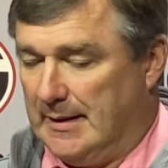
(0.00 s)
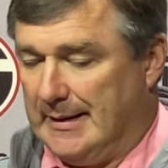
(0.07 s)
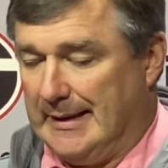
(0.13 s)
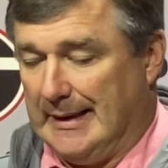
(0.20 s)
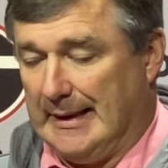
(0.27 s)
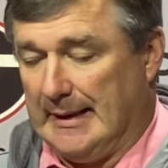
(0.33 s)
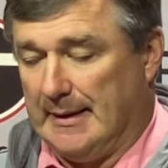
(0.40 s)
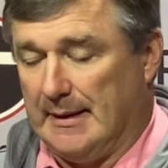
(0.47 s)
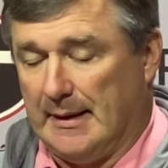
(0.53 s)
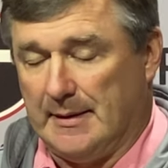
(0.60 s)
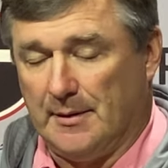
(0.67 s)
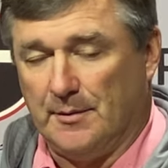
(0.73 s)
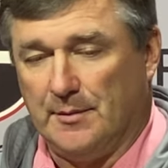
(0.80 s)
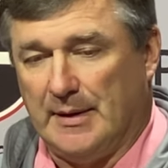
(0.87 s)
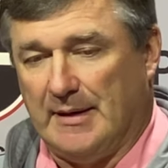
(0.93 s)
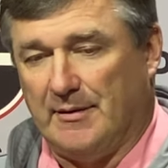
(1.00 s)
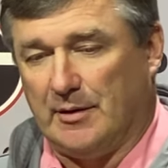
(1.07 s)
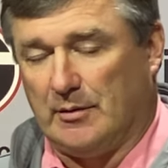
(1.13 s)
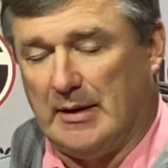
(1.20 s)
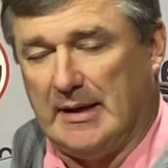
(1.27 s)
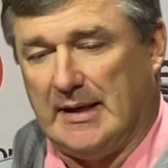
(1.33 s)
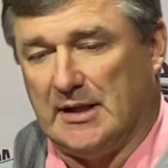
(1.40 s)
Yeah, I don't have a
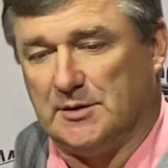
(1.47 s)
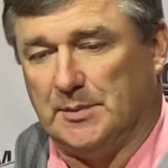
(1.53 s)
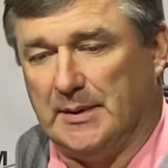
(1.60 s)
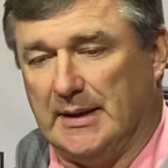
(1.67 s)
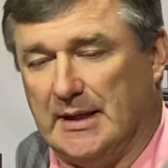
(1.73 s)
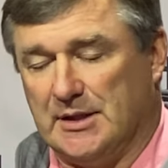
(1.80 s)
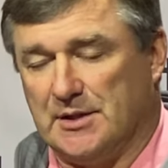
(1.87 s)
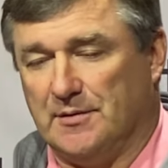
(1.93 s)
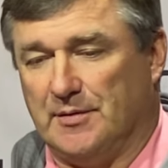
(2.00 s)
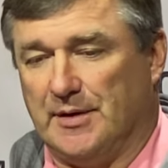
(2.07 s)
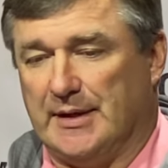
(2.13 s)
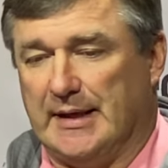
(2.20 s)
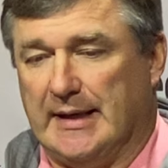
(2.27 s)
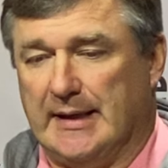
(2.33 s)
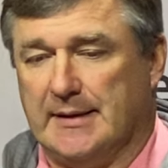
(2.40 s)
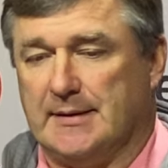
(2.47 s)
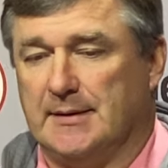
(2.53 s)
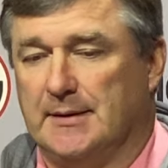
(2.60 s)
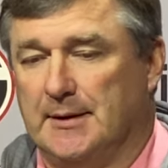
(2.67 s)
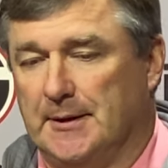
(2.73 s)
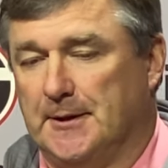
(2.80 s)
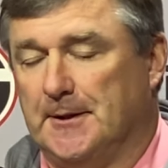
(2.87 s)
great explanation for that.
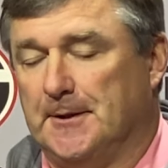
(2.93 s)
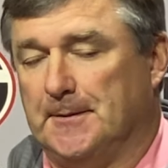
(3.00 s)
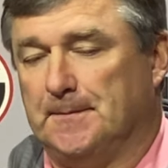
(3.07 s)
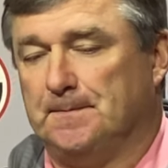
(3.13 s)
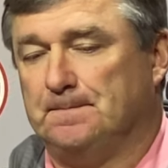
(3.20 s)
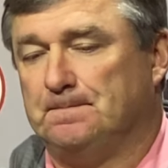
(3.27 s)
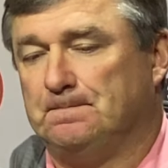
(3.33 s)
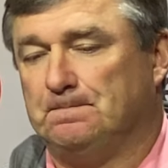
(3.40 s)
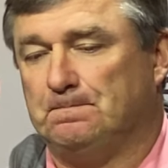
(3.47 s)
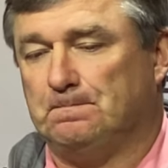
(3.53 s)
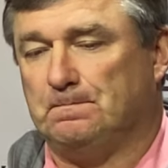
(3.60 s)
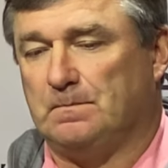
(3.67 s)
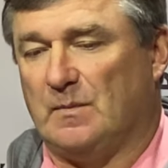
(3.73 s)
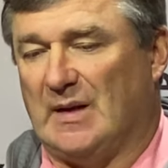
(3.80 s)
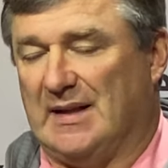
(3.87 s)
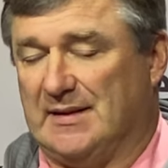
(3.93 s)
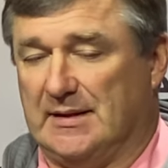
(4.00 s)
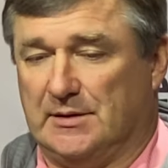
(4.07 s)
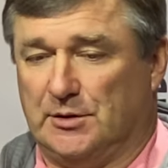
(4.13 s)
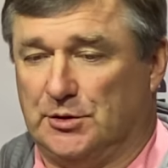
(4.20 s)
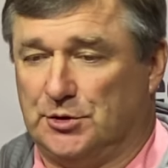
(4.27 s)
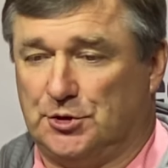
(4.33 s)
I
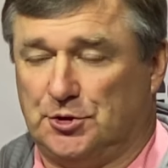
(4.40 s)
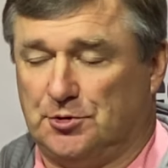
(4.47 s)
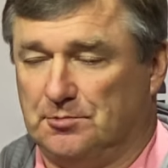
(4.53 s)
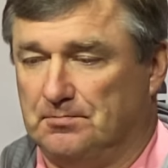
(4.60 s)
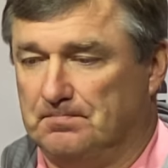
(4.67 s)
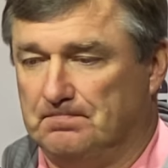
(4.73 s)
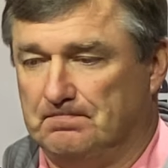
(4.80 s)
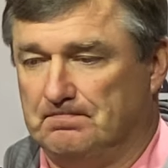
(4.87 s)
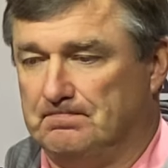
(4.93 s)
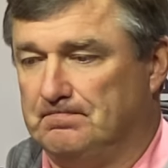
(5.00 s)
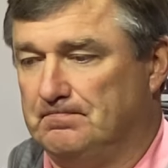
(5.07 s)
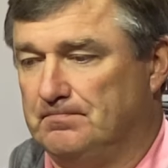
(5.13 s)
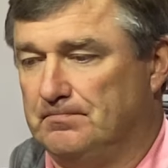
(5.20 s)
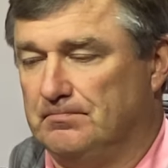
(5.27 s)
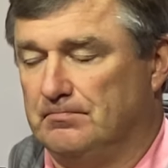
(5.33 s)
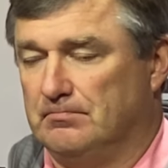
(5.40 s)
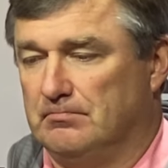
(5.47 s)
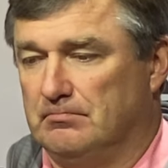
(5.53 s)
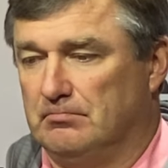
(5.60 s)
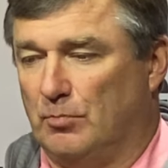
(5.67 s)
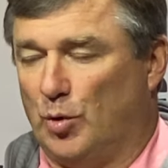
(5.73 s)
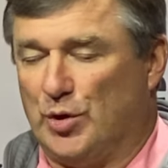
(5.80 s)
think there's
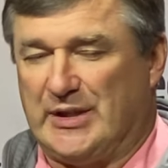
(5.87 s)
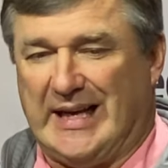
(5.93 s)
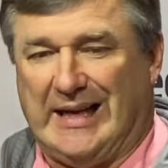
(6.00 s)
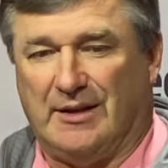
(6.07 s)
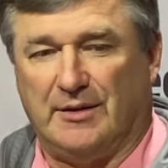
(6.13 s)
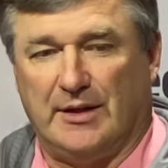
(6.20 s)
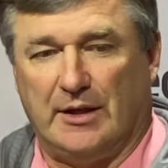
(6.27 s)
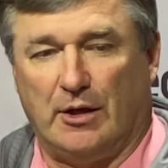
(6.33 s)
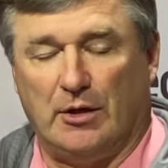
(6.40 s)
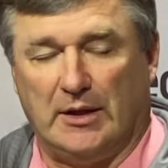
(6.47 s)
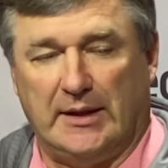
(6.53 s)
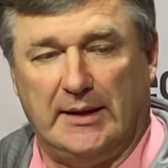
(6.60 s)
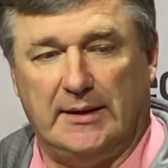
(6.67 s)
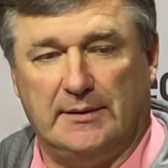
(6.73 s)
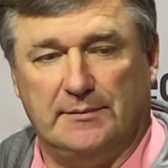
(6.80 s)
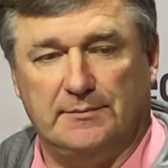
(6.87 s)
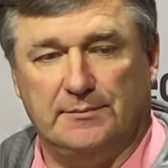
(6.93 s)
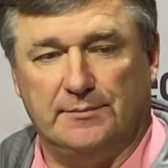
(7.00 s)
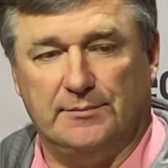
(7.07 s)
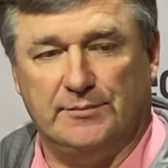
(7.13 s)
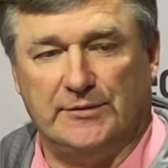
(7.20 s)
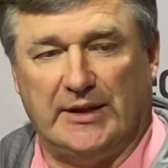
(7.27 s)
more talent in our league
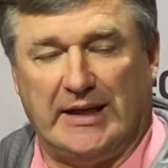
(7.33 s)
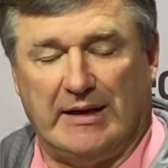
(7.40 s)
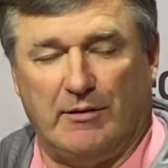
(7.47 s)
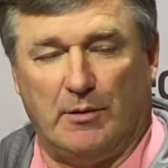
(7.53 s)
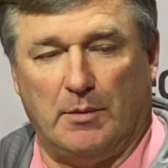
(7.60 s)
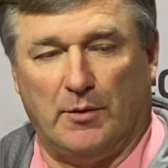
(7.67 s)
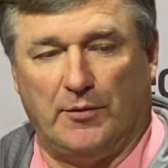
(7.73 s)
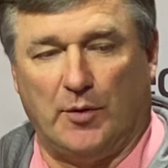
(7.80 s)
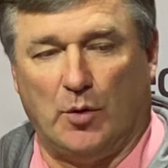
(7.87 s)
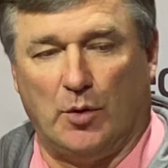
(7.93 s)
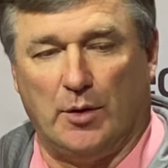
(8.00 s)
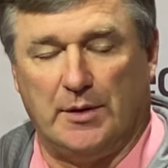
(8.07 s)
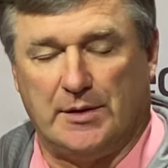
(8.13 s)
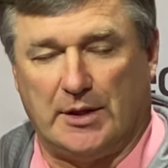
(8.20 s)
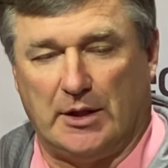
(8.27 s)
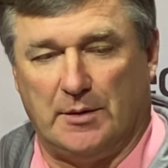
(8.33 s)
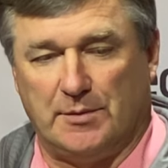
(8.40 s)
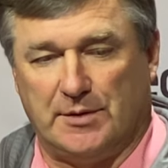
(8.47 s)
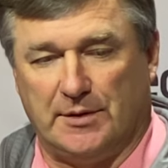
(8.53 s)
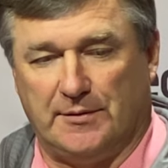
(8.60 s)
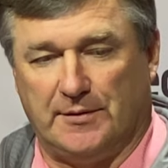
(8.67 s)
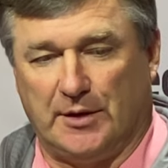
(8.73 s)
than ever before in
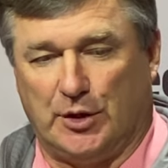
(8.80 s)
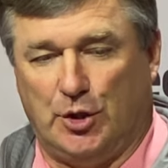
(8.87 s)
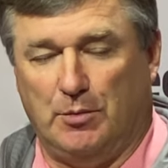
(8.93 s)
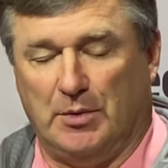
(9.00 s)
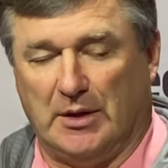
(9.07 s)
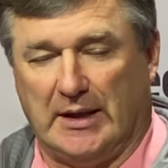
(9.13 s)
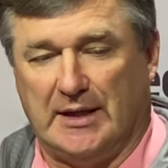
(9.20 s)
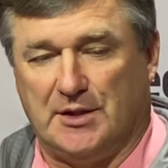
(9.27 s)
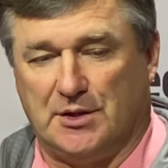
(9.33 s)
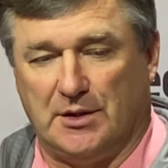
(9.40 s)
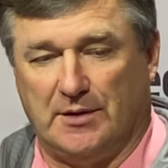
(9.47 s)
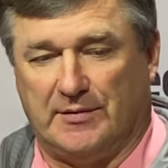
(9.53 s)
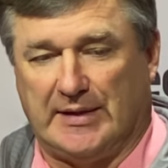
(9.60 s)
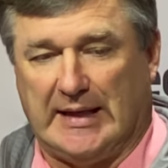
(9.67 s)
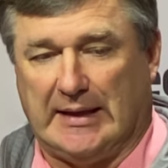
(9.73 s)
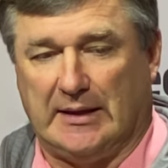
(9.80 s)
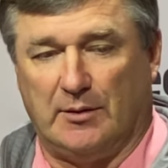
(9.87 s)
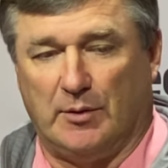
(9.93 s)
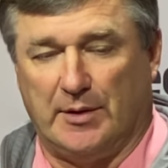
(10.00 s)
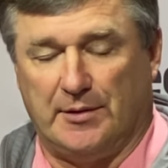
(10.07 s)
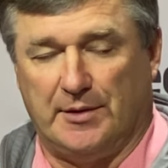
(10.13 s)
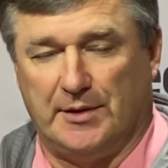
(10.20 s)
terms of accumulation of
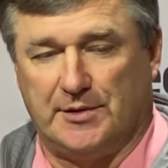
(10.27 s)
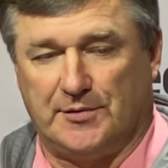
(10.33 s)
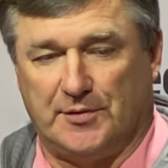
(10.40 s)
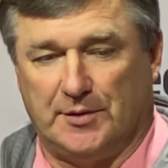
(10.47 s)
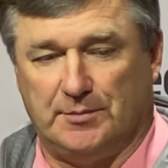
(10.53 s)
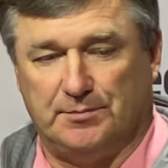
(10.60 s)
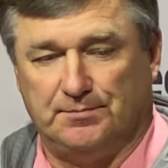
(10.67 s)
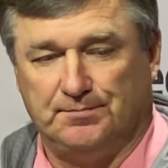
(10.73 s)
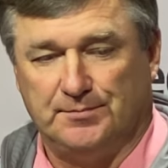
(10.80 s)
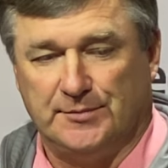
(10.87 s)
talent, whether it's from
_ _ _
→ How to complete this task
Pictures are to be dropped, and the remaining data set down exactly.

→ The completed task
(0.00 s)
(0.07 s)
(0.13 s)
(0.20 s)
(0.27 s)
(0.33 s)
(0.40 s)
(0.47 s)
(0.53 s)
(0.60 s)
(0.67 s)
(0.73 s)
(0.80 s)
(0.87 s)
(0.93 s)
(1.00 s)
(1.07 s)
(1.13 s)
(1.20 s)
(1.27 s)
(1.33 s)
(1.40 s)
Yeah, I don't have a
(1.47 s)
(1.53 s)
(1.60 s)
(1.67 s)
(1.73 s)
(1.80 s)
(1.87 s)
(1.93 s)
(2.00 s)
(2.07 s)
(2.13 s)
(2.20 s)
(2.27 s)
(2.33 s)
(2.40 s)
(2.47 s)
(2.53 s)
(2.60 s)
(2.67 s)
(2.73 s)
(2.80 s)
(2.87 s)
great explanation for that.
(2.93 s)
(3.00 s)
(3.07 s)
(3.13 s)
(3.20 s)
(3.27 s)
(3.33 s)
(3.40 s)
(3.47 s)
(3.53 s)
(3.60 s)
(3.67 s)
(3.73 s)
(3.80 s)
(3.87 s)
(3.93 s)
(4.00 s)
(4.07 s)
(4.13 s)
(4.20 s)
(4.27 s)
(4.33 s)
I
(4.40 s)
(4.47 s)
(4.53 s)
(4.60 s)
(4.67 s)
(4.73 s)
(4.80 s)
(4.87 s)
(4.93 s)
(5.00 s)
(5.07 s)
(5.13 s)
(5.20 s)
(5.27 s)
(5.33 s)
(5.40 s)
(5.47 s)
(5.53 s)
(5.60 s)
(5.67 s)
(5.73 s)
(5.80 s)
think there's
(5.87 s)
(5.93 s)
(6.00 s)
(6.07 s)
(6.13 s)
(6.20 s)
(6.27 s)
(6.33 s)
(6.40 s)
(6.47 s)
(6.53 s)
(6.60 s)
(6.67 s)
(6.73 s)
(6.80 s)
(6.87 s)
(6.93 s)
(7.00 s)
(7.07 s)
(7.13 s)
(7.20 s)
(7.27 s)
more talent in our league
(7.33 s)
(7.40 s)
(7.47 s)
(7.53 s)
(7.60 s)
(7.67 s)
(7.73 s)
(7.80 s)
(7.87 s)
(7.93 s)
(8.00 s)
(8.07 s)
(8.13 s)
(8.20 s)
(8.27 s)
(8.33 s)
(8.40 s)
(8.47 s)
(8.53 s)
(8.60 s)
(8.67 s)
(8.73 s)
than ever before in
(8.80 s)
(8.87 s)
(8.93 s)
(9.00 s)
(9.07 s)
(9.13 s)
(9.20 s)
(9.27 s)
(9.33 s)
(9.40 s)
(9.47 s)
(9.53 s)
(9.60 s)
(9.67 s)
(9.73 s)
(9.80 s)
(9.87 s)
(9.93 s)
(10.00 s)
(10.07 s)
(10.13 s)
(10.20 s)
terms of accumulation of
(10.27 s)
(10.33 s)
(10.40 s)
(10.47 s)
(10.53 s)
(10.60 s)
(10.67 s)
(10.73 s)
(10.80 s)
(10.87 s)
talent, whether it's from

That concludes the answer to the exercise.